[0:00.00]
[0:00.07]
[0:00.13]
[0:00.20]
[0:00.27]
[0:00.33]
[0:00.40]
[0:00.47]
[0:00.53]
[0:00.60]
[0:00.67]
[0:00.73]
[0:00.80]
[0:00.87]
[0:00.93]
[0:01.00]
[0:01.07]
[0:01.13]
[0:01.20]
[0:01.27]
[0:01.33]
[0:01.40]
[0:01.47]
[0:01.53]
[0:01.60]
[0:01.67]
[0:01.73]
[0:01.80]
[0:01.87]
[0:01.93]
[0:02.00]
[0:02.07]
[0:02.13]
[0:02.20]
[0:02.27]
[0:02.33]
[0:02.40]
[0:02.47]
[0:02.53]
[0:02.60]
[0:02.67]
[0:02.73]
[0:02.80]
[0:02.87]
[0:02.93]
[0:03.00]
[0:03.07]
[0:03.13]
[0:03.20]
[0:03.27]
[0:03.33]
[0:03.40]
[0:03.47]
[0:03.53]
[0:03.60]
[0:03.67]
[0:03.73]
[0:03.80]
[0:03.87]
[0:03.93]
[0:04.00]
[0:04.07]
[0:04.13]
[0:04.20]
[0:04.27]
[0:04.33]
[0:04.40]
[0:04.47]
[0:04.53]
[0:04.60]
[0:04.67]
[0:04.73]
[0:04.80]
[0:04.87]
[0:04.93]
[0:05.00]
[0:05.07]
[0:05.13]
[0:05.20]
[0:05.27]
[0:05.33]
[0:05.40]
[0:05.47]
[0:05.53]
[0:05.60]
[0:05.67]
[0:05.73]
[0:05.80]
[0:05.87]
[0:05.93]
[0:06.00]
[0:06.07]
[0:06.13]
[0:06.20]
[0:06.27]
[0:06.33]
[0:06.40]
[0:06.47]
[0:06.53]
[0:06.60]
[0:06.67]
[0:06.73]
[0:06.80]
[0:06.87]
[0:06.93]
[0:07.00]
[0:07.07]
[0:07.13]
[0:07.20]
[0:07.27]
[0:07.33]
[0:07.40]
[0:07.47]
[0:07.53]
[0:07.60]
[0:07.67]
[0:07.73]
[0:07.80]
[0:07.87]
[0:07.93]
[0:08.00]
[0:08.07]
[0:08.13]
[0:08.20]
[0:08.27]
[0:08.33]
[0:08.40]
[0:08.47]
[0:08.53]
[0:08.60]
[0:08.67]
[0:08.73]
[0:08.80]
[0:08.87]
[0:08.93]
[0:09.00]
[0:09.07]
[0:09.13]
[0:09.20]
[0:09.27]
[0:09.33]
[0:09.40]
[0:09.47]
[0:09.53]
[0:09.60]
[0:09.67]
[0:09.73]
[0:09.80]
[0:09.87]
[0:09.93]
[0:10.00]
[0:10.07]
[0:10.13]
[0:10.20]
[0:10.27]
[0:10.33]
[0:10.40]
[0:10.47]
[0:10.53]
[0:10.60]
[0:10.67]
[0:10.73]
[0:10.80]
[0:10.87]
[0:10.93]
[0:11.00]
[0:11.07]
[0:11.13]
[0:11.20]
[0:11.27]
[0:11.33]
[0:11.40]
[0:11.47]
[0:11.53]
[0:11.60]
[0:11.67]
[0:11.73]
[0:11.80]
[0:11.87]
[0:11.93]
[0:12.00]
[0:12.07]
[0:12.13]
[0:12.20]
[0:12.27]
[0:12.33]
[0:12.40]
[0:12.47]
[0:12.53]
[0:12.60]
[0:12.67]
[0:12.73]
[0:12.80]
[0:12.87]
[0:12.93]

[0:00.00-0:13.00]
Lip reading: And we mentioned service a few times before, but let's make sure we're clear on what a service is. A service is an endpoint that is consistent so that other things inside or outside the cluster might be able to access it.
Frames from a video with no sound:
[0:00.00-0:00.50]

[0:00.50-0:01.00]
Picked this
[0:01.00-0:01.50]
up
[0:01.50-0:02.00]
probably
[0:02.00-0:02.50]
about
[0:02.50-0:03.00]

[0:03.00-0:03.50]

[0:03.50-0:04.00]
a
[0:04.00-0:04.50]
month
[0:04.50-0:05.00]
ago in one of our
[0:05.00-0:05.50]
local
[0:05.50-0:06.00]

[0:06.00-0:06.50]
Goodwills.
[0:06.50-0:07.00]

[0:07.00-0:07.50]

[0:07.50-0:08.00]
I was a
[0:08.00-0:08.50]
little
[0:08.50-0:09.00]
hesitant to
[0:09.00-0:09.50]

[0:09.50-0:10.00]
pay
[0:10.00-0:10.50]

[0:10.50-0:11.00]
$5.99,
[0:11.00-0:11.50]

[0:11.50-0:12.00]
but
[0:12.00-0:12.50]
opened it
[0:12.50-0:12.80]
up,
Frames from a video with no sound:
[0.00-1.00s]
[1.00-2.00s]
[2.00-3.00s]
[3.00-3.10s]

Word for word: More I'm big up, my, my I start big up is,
####################
YOUR INSTRUCTIONS
Take the listing above from its first line through the line containing "[0:00.00-0:13.00]", and transcribe that stretch exactly, with no other lines.

RESULT OF THIS EXERCISE
[0:00.00]
[0:00.07]
[0:00.13]
[0:00.20]
[0:00.27]
[0:00.33]
[0:00.40]
[0:00.47]
[0:00.53]
[0:00.60]
[0:00.67]
[0:00.73]
[0:00.80]
[0:00.87]
[0:00.93]
[0:01.00]
[0:01.07]
[0:01.13]
[0:01.20]
[0:01.27]
[0:01.33]
[0:01.40]
[0:01.47]
[0:01.53]
[0:01.60]
[0:01.67]
[0:01.73]
[0:01.80]
[0:01.87]
[0:01.93]
[0:02.00]
[0:02.07]
[0:02.13]
[0:02.20]
[0:02.27]
[0:02.33]
[0:02.40]
[0:02.47]
[0:02.53]
[0:02.60]
[0:02.67]
[0:02.73]
[0:02.80]
[0:02.87]
[0:02.93]
[0:03.00]
[0:03.07]
[0:03.13]
[0:03.20]
[0:03.27]
[0:03.33]
[0:03.40]
[0:03.47]
[0:03.53]
[0:03.60]
[0:03.67]
[0:03.73]
[0:03.80]
[0:03.87]
[0:03.93]
[0:04.00]
[0:04.07]
[0:04.13]
[0:04.20]
[0:04.27]
[0:04.33]
[0:04.40]
[0:04.47]
[0:04.53]
[0:04.60]
[0:04.67]
[0:04.73]
[0:04.80]
[0:04.87]
[0:04.93]
[0:05.00]
[0:05.07]
[0:05.13]
[0:05.20]
[0:05.27]
[0:05.33]
[0:05.40]
[0:05.47]
[0:05.53]
[0:05.60]
[0:05.67]
[0:05.73]
[0:05.80]
[0:05.87]
[0:05.93]
[0:06.00]
[0:06.07]
[0:06.13]
[0:06.20]
[0:06.27]
[0:06.33]
[0:06.40]
[0:06.47]
[0:06.53]
[0:06.60]
[0:06.67]
[0:06.73]
[0:06.80]
[0:06.87]
[0:06.93]
[0:07.00]
[0:07.07]
[0:07.13]
[0:07.20]
[0:07.27]
[0:07.33]
[0:07.40]
[0:07.47]
[0:07.53]
[0:07.60]
[0:07.67]
[0:07.73]
[0:07.80]
[0:07.87]
[0:07.93]
[0:08.00]
[0:08.07]
[0:08.13]
[0:08.20]
[0:08.27]
[0:08.33]
[0:08.40]
[0:08.47]
[0:08.53]
[0:08.60]
[0:08.67]
[0:08.73]
[0:08.80]
[0:08.87]
[0:08.93]
[0:09.00]
[0:09.07]
[0:09.13]
[0:09.20]
[0:09.27]
[0:09.33]
[0:09.40]
[0:09.47]
[0:09.53]
[0:09.60]
[0:09.67]
[0:09.73]
[0:09.80]
[0:09.87]
[0:09.93]
[0:10.00]
[0:10.07]
[0:10.13]
[0:10.20]
[0:10.27]
[0:10.33]
[0:10.40]
[0:10.47]
[0:10.53]
[0:10.60]
[0:10.67]
[0:10.73]
[0:10.80]
[0:10.87]
[0:10.93]
[0:11.00]
[0:11.07]
[0:11.13]
[0:11.20]
[0:11.27]
[0:11.33]
[0:11.40]
[0:11.47]
[0:11.53]
[0:11.60]
[0:11.67]
[0:11.73]
[0:11.80]
[0:11.87]
[0:11.93]
[0:12.00]
[0:12.07]
[0:12.13]
[0:12.20]
[0:12.27]
[0:12.33]
[0:12.40]
[0:12.47]
[0:12.53]
[0:12.60]
[0:12.67]
[0:12.73]
[0:12.80]
[0:12.87]
[0:12.93]

[0:00.00-0:13.00]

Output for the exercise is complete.